Shortly after, they made a shop, and started to bring some food ( we had to eat something, we had no food, no money, nothing). They used to bring some pearl barley in the sacks and bread also. They made a list of families and family members – the amount of grain and other food per person. We had to go there to collect it. One of our ladies was serving it. If we went quite far away, first we would meet the gamekeeper to ask for permission. He lived in a small house which was some kind of dug-out. After that, we could leave the place. If somebody asked on the way we had to have had permission with us. We then came back to the barracks".

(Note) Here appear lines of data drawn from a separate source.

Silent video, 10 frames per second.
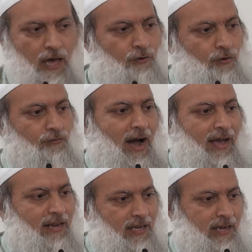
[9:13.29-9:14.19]
And if we
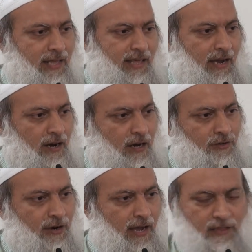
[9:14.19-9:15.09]
violate that
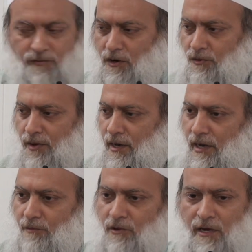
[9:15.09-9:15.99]
contract, then where do we
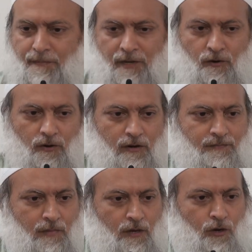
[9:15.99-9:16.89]
end up? We end up in court.
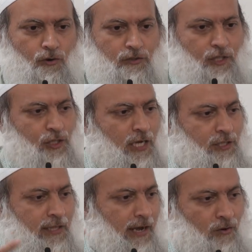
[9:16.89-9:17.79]
Who's the
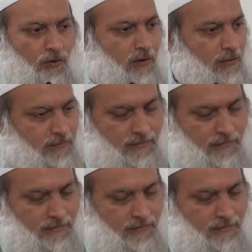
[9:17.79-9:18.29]
judge in that court?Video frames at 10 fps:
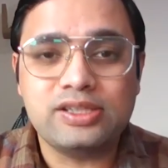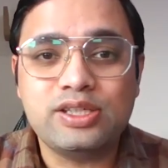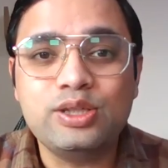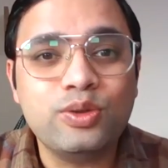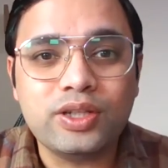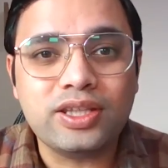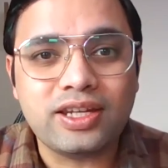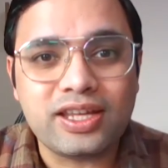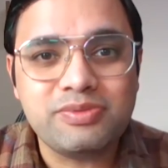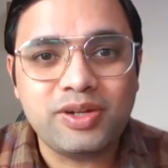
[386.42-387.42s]
I'll see you in the
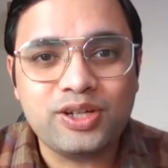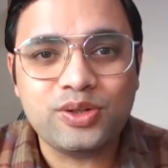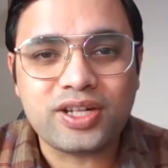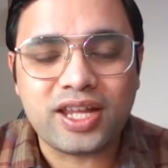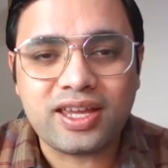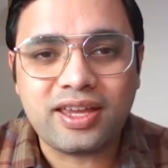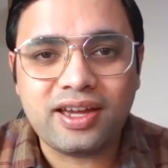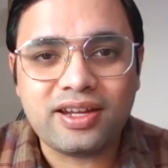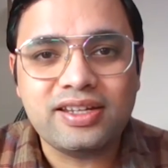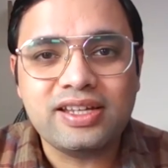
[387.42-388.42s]
next video. Take
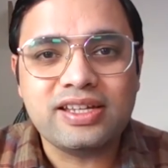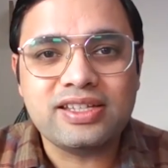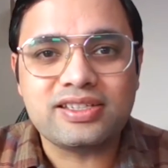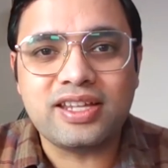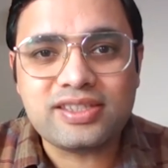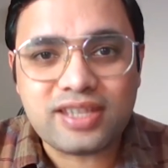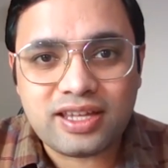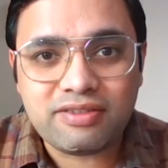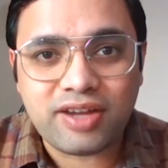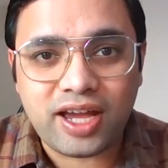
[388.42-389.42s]
care, stay
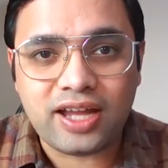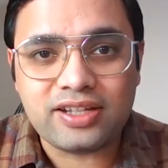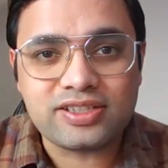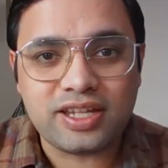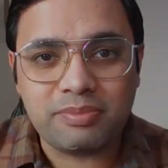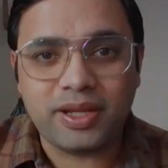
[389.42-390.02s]
safe and stay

She was born on 24 May, 1934 in Obertyn (stanisławowski district). Her mother came from Szczurów (małopolskie district) and her father was born in Kubajówka, not far from Obertyn. Czesława Wałkiewicz‘s father died when she was four. Her mother married again to her second husband, who was distant relative. Czesława Wałkiewicz and her siblings grew up on her parents‘ big farm in Obertyn. Soon after the war started on 10 February 1940, the whole family was exiled to Lesozawód in Irkutsk Oblast . Czesława Wałkiewicz‘s brother was the only who stayed in Kolomyia, where he used to attend school. In Siberia, her stepfather worked in a sawmill and her mother was employed as a spinner. Shortly after Czesława Wałkiewicz‘s stepfather was took to serve in the army. In 1946, when the war ended, Czeslawa Wałkiewicz, her mother and sibling came back to Polish land. She lived in Poznań for a while, then in Silesia, where she managed to find her stepfather. The whole family settled in Osiczyn, near Krzyż, where the family‘s uncle lived. At first they shared a house with a German family. When the Germans left, Czesława Wałkiewicz‘s family took over the flat and set up a farm here. Czesława Wałkiewicz attended school in Krzyż and where she completed the fifth and sixth year of education. After school she took up a job in the Forest Inspectorate in Busko. She completed one more year of the School of Forestry in Wologorze and passed the final exam that let her work in the forest inspectorate office. Czesława Wałkiewicz also managed to pass, hunting exam in Poznań. Meanwhile she met her future husband. As the Forest Inspectorate went downhill, she decided to leave the job in Krzyż. Together with her husband, they went to Warsaw where his family was living. At the beginning they used to live with the family but soon moved to the flat in the Brudno quarter. Czeslawa Wałkiewicz helped in her cousin‘s shop until she retired. She still lives in Warsaw.